Will existing vaccines work against Omicron?

While there is no evidence to suggest that existing vaccines do not work on Omicron, some of the mutations reported on the spike gene may decrease their efficacy. Vaccine protection is also by antibodies as well as by cellular immunity, which is expected to be relatively better preserved. Hence, vaccines are expected to still offer protection against severe disease. Vaccination is crucial and, if eligible but not vaccinated, you should get vaccinated.

ALSO READ | Covaxin May be More Effective Against Omicron Covid Variant than Other Vaccines, Says ICMR. Here’s How

What are the precautions to be taken?

Precautions and steps to be taken remain same as before. It is essential to mask, be fully vaccinated with two doses of a Covid-19 vaccine, maintain social distancing and good ventilation.

How is India responding?

The central government is closely monitoring the situation and issuing suitable guidelines. The scientific and medical community is geared up for developing and deploying diagnostics, carrying out genomic surveillance, generating evidence about viral and epidemiological characteristics, and development of therapeutics.

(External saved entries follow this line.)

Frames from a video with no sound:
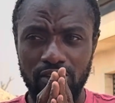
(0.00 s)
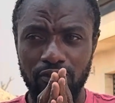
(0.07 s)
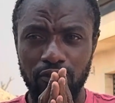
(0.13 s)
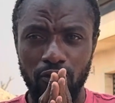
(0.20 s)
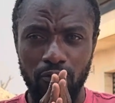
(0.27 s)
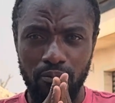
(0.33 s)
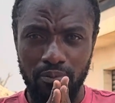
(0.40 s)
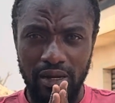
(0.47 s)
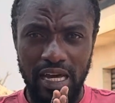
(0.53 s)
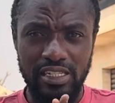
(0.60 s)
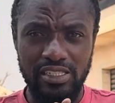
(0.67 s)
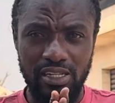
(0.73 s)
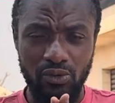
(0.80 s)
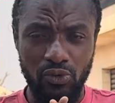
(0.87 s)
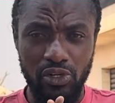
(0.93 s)
for
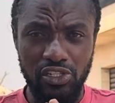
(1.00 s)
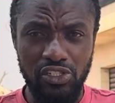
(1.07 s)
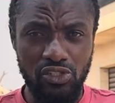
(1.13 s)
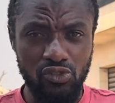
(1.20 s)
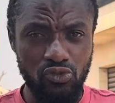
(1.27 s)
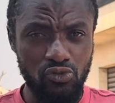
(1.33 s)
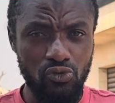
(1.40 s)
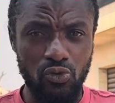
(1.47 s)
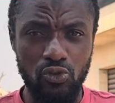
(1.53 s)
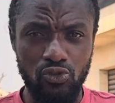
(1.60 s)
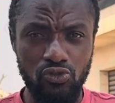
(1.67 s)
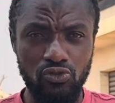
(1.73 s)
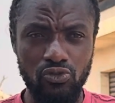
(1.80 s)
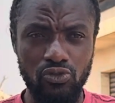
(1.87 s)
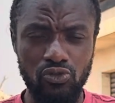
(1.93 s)
blood circulation to go
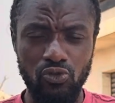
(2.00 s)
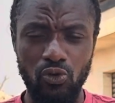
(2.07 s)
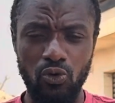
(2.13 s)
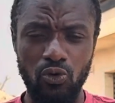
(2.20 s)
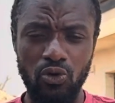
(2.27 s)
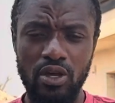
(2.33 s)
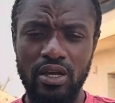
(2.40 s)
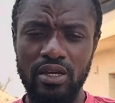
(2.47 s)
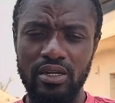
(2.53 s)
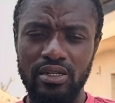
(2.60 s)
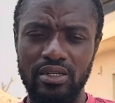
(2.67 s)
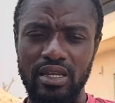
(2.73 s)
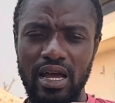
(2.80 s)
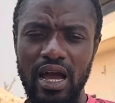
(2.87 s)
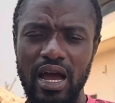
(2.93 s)
through. So
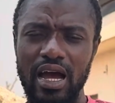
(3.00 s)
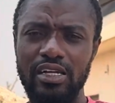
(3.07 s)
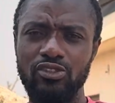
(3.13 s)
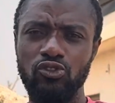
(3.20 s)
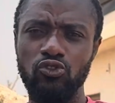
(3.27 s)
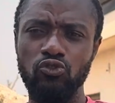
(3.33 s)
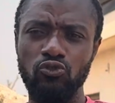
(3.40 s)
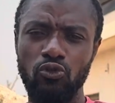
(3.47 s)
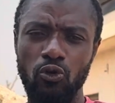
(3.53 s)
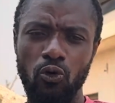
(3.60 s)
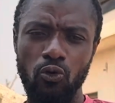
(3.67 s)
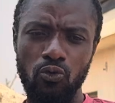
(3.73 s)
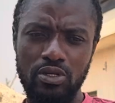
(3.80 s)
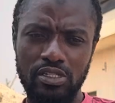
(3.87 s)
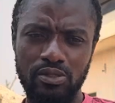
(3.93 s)
the heart should
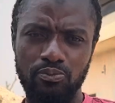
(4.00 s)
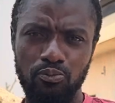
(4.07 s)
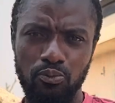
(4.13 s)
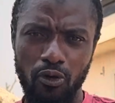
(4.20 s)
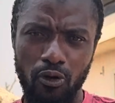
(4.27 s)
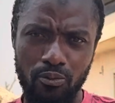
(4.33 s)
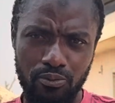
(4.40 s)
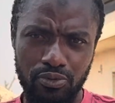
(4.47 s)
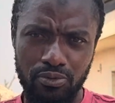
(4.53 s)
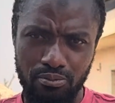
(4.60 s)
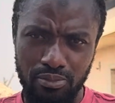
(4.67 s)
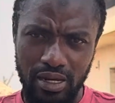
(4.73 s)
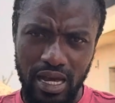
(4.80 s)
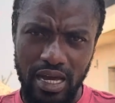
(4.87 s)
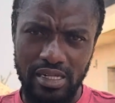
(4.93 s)
always pump
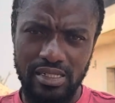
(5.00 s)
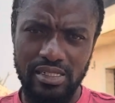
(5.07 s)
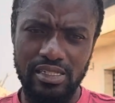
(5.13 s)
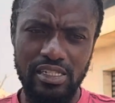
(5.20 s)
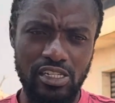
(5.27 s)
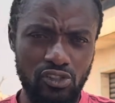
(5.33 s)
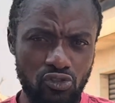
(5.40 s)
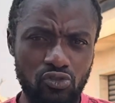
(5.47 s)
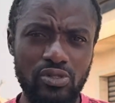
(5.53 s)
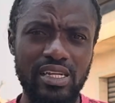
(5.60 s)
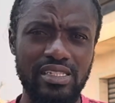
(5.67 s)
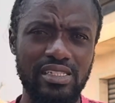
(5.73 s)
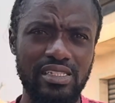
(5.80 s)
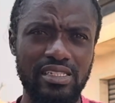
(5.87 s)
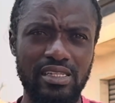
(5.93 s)
blood into the
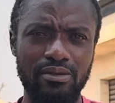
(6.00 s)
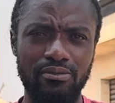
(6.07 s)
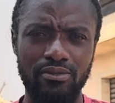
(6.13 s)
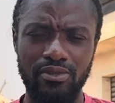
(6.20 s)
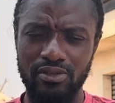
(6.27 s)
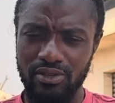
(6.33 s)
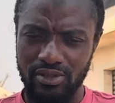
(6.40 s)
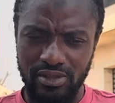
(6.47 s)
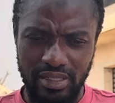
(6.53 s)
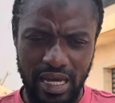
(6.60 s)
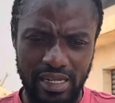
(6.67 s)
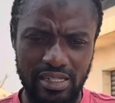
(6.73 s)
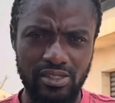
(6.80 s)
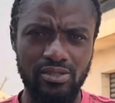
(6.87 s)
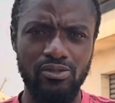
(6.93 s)
system.
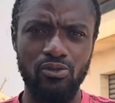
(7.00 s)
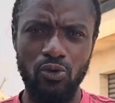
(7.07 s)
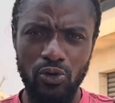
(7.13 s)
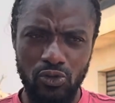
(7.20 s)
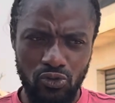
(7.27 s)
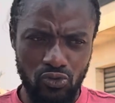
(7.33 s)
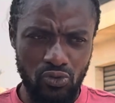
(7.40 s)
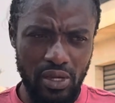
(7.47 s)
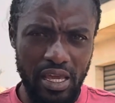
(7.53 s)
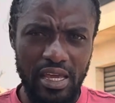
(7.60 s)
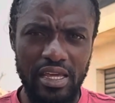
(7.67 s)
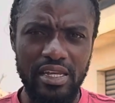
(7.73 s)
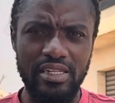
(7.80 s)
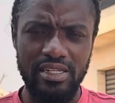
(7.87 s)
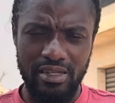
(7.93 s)
That is going to
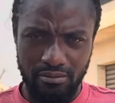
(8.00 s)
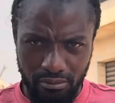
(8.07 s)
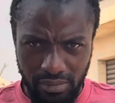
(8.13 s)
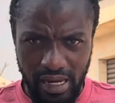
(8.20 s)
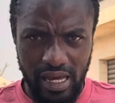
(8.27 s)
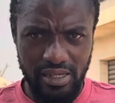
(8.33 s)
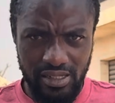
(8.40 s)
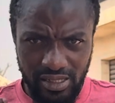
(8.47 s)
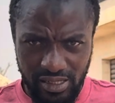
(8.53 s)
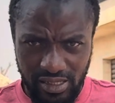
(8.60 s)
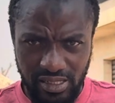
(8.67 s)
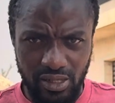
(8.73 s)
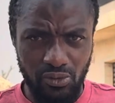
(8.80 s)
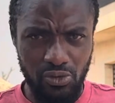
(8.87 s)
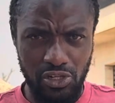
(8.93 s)
aid blood
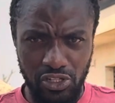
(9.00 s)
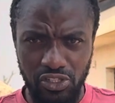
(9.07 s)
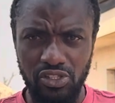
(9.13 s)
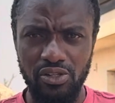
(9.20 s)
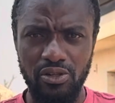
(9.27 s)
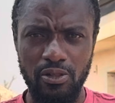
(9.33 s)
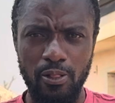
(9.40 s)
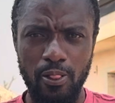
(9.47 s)
circulation.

Can methods used currently detect omicron?

The most accepted and commonly used method of diagnostics for SARS-CoV-2 variant is RT-PCR method. This method detects specific genes in the virus, such as spike (S), enveloped (E) and nucleocapsid (N), etc, to confirm the presence of virus. In case of Omicron, however, as the S gene is heavily mutated, some of the primers may lead to results indicating its absence (called S gene drop out). This particular S gene drop out along with detection of other viral genes could be used as a diagnostic feature for Omicron. For final confirmation, however, genomic sequencing is required.

Why do variants occur?

Variants are a normal part of evolution, and as long as the virus is able to infect, replicate and transmit, it will continue to evolve. Not all variants are dangerous and, more often than not, they are not noticed. Variants only gain prominence when they are more infectious and have the ability to re-infect. The most important step to avoid more variants is to reduce number of infections.